Dataset items
· · · · ·

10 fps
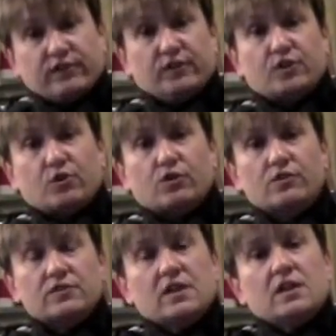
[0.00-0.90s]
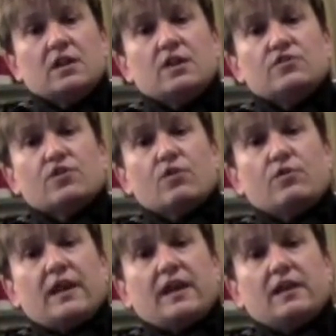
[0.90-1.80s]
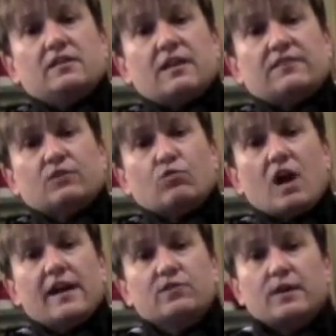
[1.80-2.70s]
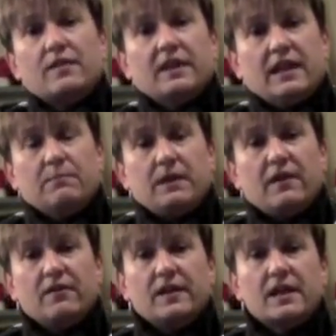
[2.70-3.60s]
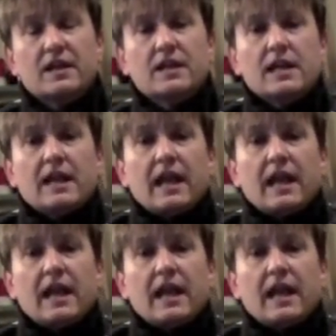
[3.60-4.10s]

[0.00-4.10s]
for girls, so they definitely ride around the hip area,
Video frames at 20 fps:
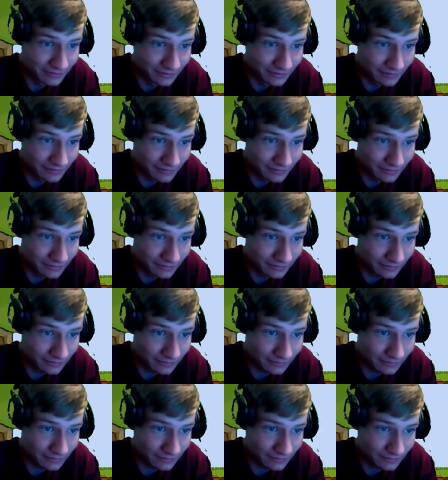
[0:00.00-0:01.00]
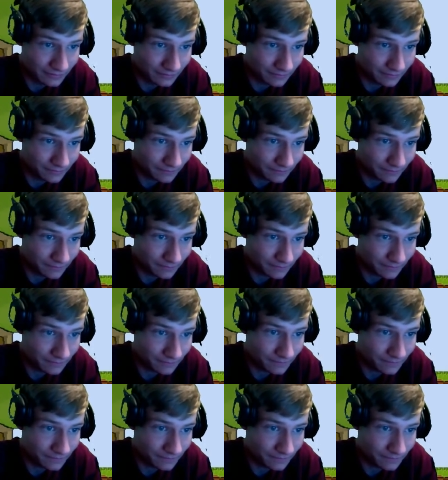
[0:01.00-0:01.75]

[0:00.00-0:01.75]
Nobody speaks.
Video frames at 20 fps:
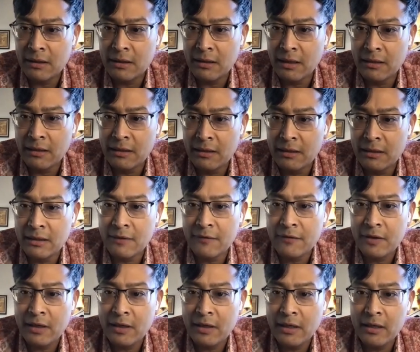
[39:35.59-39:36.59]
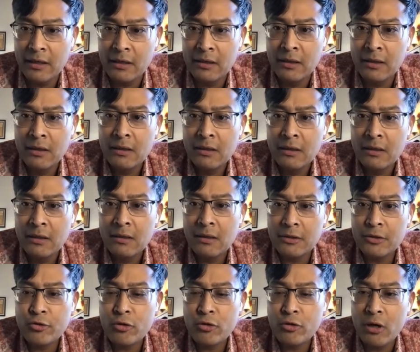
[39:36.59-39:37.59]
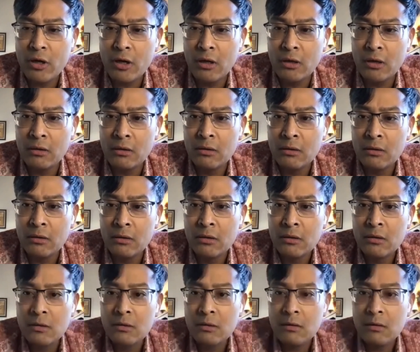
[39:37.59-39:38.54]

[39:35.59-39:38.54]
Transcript: And there's definitely a strong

· · · · ·

### EXERCISE REQUIREMENTS
Every line from the one with "[0:01.00-0:01.75]" through the last line of the data must be copied exactly. Leave the pictures out.

### TASK OUTPUT
[0:01.00-0:01.75]

[0:00.00-0:01.75]
Nobody speaks.
Video frames at 20 fps:
[39:35.59-39:36.59]
[39:36.59-39:37.59]
[39:37.59-39:38.54]

[39:35.59-39:38.54]
Transcript: And there's definitely a strong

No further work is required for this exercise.